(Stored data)
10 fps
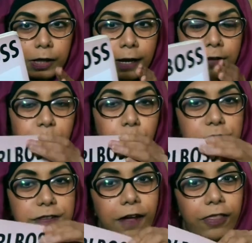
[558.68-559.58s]
kind of
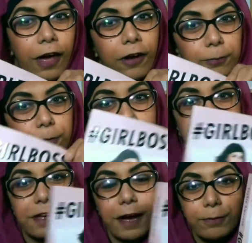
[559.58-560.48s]
more self-help
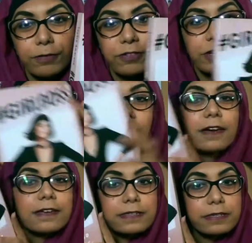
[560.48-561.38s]
books I've been reading
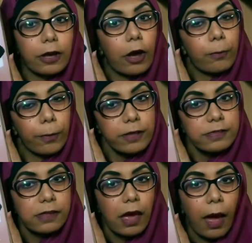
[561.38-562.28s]
is
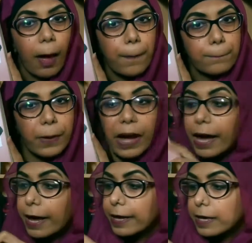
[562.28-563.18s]
GirlBoss
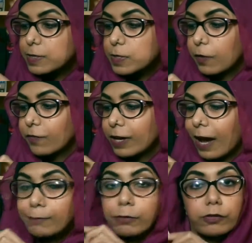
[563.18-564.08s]
by Sophia
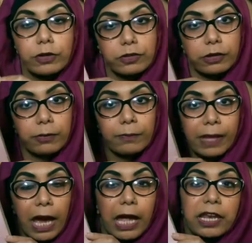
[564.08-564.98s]
Amouruso.
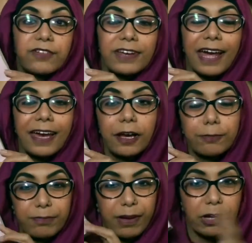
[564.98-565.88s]
And if you like
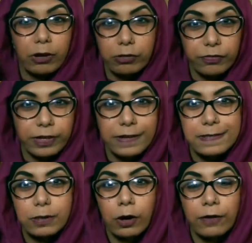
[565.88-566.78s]

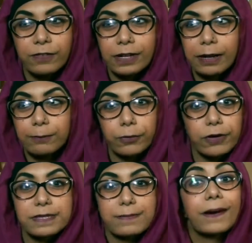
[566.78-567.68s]
biographies or if you like
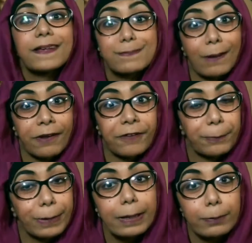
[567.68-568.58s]
books about
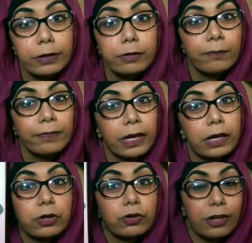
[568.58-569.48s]
inspiring people,
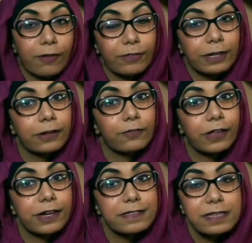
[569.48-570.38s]
you'll definitely love
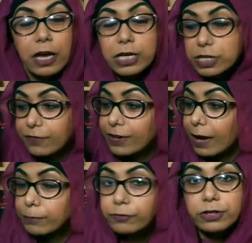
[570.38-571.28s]
this. Sophia
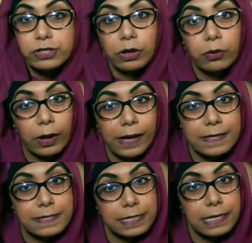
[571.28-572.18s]
Amouruso
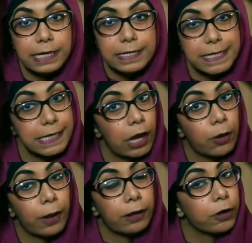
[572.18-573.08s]
is the
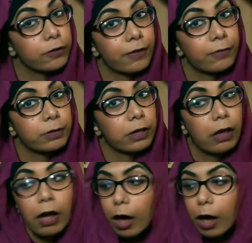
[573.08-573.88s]
CEO and co-founder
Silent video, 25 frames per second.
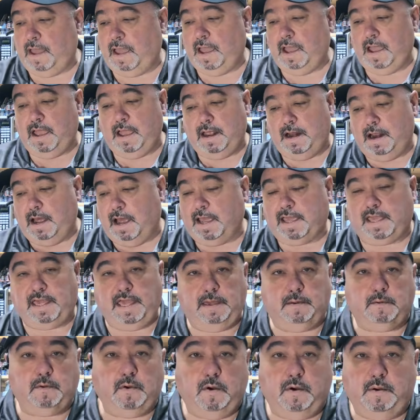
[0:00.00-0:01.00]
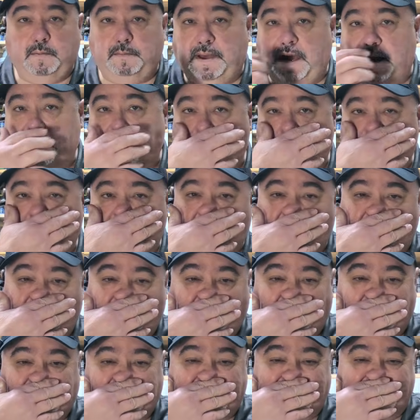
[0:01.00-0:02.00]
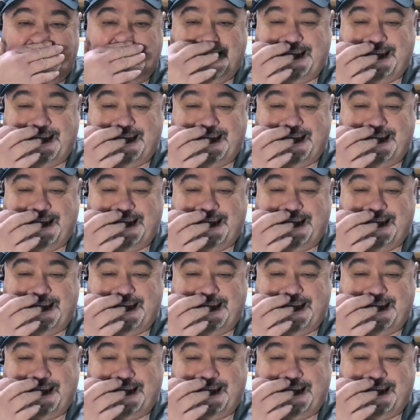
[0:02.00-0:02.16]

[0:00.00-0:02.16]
and I keep going back to this one.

TASK DESCRIPTION: Return the data above in its exact wording, with none of the pictures.

ANSWER BELOW:
10 fps
[558.68-559.58s]
kind of
[559.58-560.48s]
more self-help
[560.48-561.38s]
books I've been reading
[561.38-562.28s]
is
[562.28-563.18s]
GirlBoss
[563.18-564.08s]
by Sophia
[564.08-564.98s]
Amouruso.
[564.98-565.88s]
And if you like
[565.88-566.78s]

[566.78-567.68s]
biographies or if you like
[567.68-568.58s]
books about
[568.58-569.48s]
inspiring people,
[569.48-570.38s]
you'll definitely love
[570.38-571.28s]
this. Sophia
[571.28-572.18s]
Amouruso
[572.18-573.08s]
is the
[573.08-573.88s]
CEO and co-founder
Silent video, 25 frames per second.
[0:00.00-0:01.00]
[0:01.00-0:02.00]
[0:02.00-0:02.16]

[0:00.00-0:02.16]
and I keep going back to this one.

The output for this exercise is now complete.